Une même condition humaine

« Je suis heureux d’avoir pu créer du trouble : certains lecteurs sont allés chercher si T.C. Elimane avait vraiment existé, confie Mohamed Mbougar Sarr. En dresser le portrait est impossible, mais il est la figure éclatée de tous ceux qui ont pu le connaître, tout en étant plus encore que cette figure. Pour moi, la littérature, quand elle se confronte à l’absolu, est promise à l’échec, mais elle parvient à ramasser des éclats de vérité qui sont son véritable orgueil et la rendent nécessaire . »

Si La plus secrète mémoire des hommes porte une réflexion quasi métaphysique sur la littérature et la place de l’écrivain, il serait pourtant erroné de croire qu’il s’agit d’une sorte d’essai sec et aride se tortillant dans les sables de l’esprit. Sarr n’a pas son pareil pour raconter des histoires, les lier les unes aux autres, peindre des personnages, leur donner souffle et chair. La plantureuse romancière Marème Siga D. - qui rappelle beaucoup Ken Bugul - a pour surnom l’araignée-mère, tandis que l’aveugle Ousseynou Koumakh – peut-être le père de T.C. Elimane – officie comme réparateur de filets de pêche : la métaphore n’est sans doute pas anodine. « Le mot « texte » vient du latin « texere », « tisser », reconnaît le romancier. Il y a en effet quelque chose de l’ordre du tissage, du fil, et ce fil doit courir dans toutes les directions, faire le lien entre des territoires qui sembleraient éloignés, tout tenir dans une toile à la fois belle et complexe dans laquelle nous sommes pris, araignées ou proies... Il ne s’agit pas d’une conception réparatrice, mais de l’idée que nous partageons tous une même condition humaine. »

Magie de l’existence

Si le sexe – et l’amour - occupent une place prépondérante dans les 450 pages du roman, ce n’est pas seulement en référence à la vie libertine supposée d’Utto Rodolph, le pseudonyme utilisé par Yambo Ouologuem pour signer Les mille et une bibles du sexe en 1969, mais parce que c’est là que se concentrent nos appétits, nos bassesses, nos grandeurs et nos espérances. Mbougar Sarr pose les éléments dès le début, dans la bouche de Marème Siga D. : « Vous croyez que la littérature corrige la vie. Ou la complète. Ou la remplace. C’est faux. Les écrivains, et j’en ai connu beaucoup, ont toujours été parmi les plus médiocres amants qu’il m’ait été donné de rencontrer. Tu sais pourquoi ? Quand ils font l’amour, ils pensent déjà à la scène que cette expérience deviendra. Chacune de leur caresse est gâchée par ce que leur imagination en fait ou en fera, chacun de leur coup de reins, affaibli par une phrase. Lorsque je leur parle pendant l’amour, j’entends presque leurs « murmura-t-elle ». Ils vivent dans des chapitres. […] C’est la vie qui compte. L’œuvre ne vient qu’après. Les deux ne se confondent pas. Jamais. »

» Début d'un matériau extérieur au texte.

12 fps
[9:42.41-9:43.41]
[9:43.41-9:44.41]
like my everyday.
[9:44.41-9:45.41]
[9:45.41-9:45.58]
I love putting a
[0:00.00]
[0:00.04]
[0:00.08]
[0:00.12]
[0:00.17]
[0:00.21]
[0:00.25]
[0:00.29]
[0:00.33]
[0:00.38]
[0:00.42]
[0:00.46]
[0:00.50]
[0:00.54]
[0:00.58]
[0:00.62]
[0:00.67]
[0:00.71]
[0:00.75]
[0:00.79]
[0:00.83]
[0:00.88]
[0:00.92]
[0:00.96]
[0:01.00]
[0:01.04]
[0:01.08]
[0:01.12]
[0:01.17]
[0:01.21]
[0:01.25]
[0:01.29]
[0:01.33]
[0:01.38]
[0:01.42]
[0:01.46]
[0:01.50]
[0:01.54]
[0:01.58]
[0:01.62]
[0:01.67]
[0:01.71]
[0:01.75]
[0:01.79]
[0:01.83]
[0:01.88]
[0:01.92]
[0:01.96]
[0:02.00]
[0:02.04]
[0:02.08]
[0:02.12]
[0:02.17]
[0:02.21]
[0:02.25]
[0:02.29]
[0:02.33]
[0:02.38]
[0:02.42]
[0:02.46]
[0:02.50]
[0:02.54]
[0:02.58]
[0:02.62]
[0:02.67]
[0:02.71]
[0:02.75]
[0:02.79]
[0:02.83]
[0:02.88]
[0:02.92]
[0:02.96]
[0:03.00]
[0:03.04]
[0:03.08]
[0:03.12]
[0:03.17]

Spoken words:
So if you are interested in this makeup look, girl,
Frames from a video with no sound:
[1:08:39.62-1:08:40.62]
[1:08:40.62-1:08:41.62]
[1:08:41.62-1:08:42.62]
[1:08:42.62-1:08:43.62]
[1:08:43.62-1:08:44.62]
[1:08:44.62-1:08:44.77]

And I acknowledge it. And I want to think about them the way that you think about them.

Écrire ou faire l’amour, il faudrait choisir ? Diégane Latyr Faye – qui ressemble évidemment beaucoup à Mbougar Sarr – ne peut accepter une aussi péremptoire dichotomie, il s’essaie donc à vivre et à écrire sans éteindre la magie de l’existence. Et s’il se méfie du terme « réalisme magique », qui prête à la caricature comme à l’exotisme, Mohamed Mbougar Sarr revendique une présence continue de l’irréel et de l’irrationnel dans son roman. « J’ai eu aussi envie d’écrire un roman qui admet l’invisible, les fantômes, ce qui nous attend ou l’idée que l’on s’en fait, dit-il. Comme beaucoup de Sénégalais, je suis le fruit d’un syncrétisme fort, je ne rejette pas la part animiste profonde qui est en moi, je l’assume totalement. »

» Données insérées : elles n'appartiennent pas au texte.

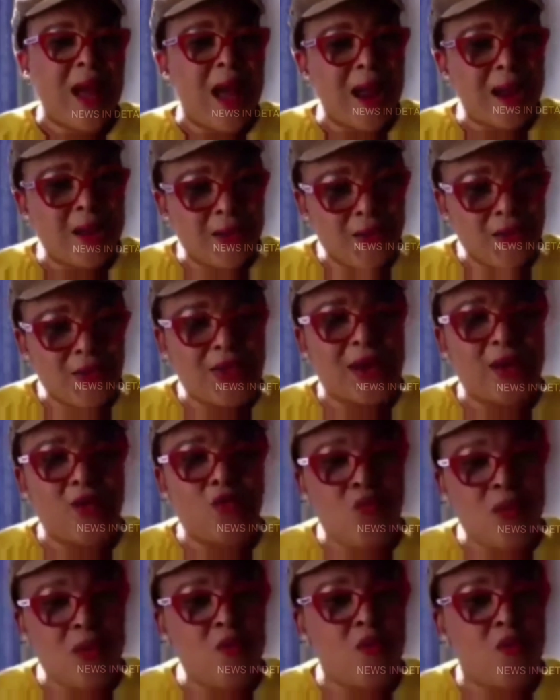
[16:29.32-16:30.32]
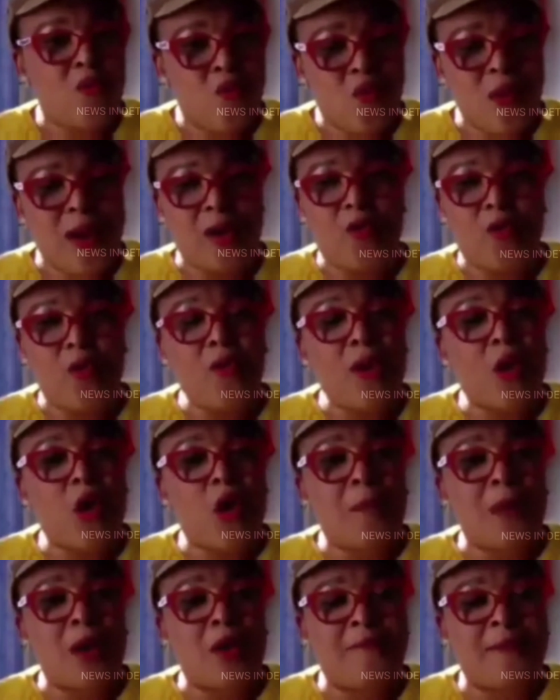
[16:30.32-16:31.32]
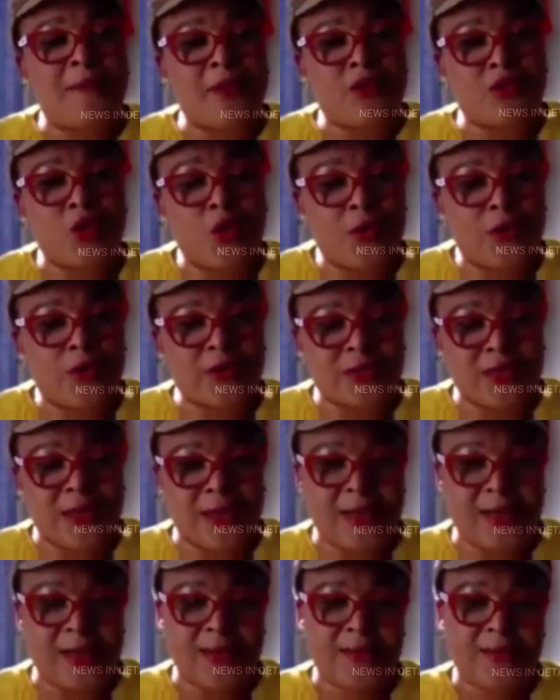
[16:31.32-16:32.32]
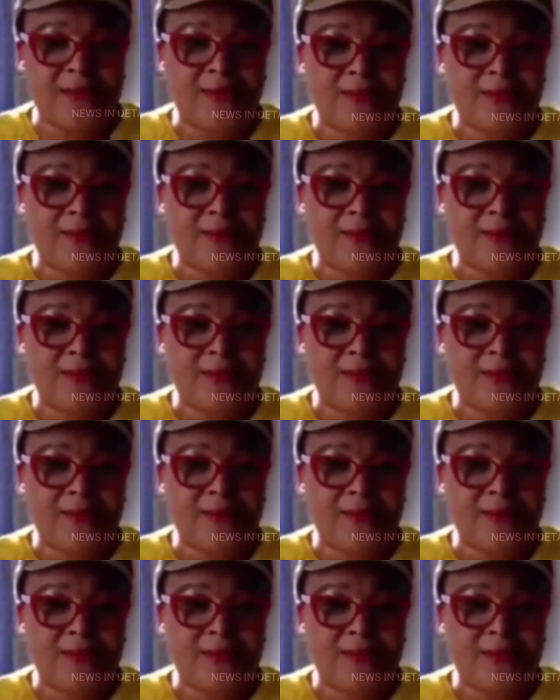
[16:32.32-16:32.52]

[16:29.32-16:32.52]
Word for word: I know that we will win. We will come out victoriously.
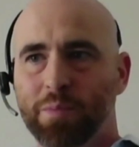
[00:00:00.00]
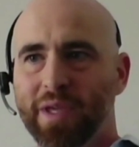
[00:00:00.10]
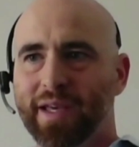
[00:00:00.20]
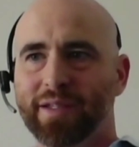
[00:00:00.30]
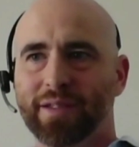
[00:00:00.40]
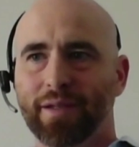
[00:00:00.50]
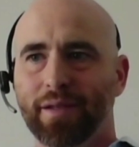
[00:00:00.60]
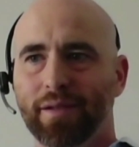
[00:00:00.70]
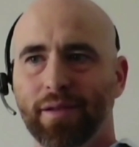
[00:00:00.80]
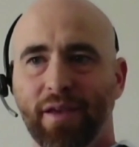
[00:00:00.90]
Because
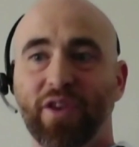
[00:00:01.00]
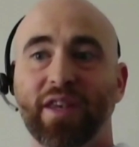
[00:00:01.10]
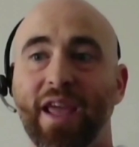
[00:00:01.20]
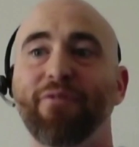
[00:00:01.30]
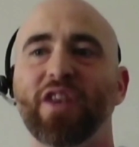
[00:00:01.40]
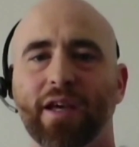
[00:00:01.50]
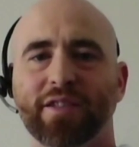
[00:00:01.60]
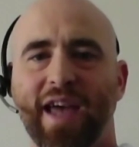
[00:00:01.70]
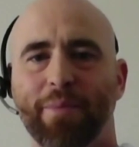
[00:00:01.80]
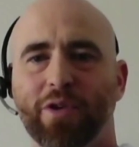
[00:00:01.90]
if it does
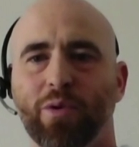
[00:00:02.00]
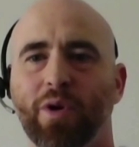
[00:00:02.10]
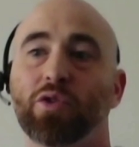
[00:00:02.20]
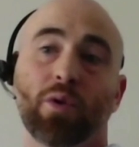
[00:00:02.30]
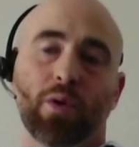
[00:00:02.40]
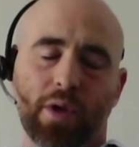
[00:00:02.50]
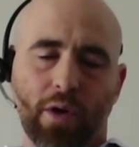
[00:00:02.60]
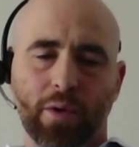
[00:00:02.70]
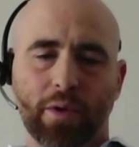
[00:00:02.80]
happen to us, or in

Comme Ouologuem, qui citait plus qu’il ne plagiait, travaillant par collages et assemblages, Sarr procède par métissages au sein et à travers la forme romanesque, ce « genre qui peut avaler tous les autres » comme il dit. L’écrivain togolais Sami Tchak dit : « Il y a les écrivains qui vivent pour écrire et ceux qui écrivent pour vivre ». Mbougar Sarr appartient à la catégorie, rare, de ceux pour lesquels l’écriture et la vie se confondent, son roman se vit autant qu’il se lit.

1La thèse inachevée de Mbougar Sarr avait pour titre « L’autre 1968 : La plaie (Malick Fall), Le Devoir de Violence (Yambo Ouologuem), Les soleils des indépendances (Ahmadou Kourouma), ou la révolution de l’auteur et du roman africain francophone postcolonial ».

2Terre Ceinte (2015) et Silence du choeur (2017) ont été publiés par les Éditions Présence Africaine, De purs hommes (2018) par les Éditions Philippe Rey.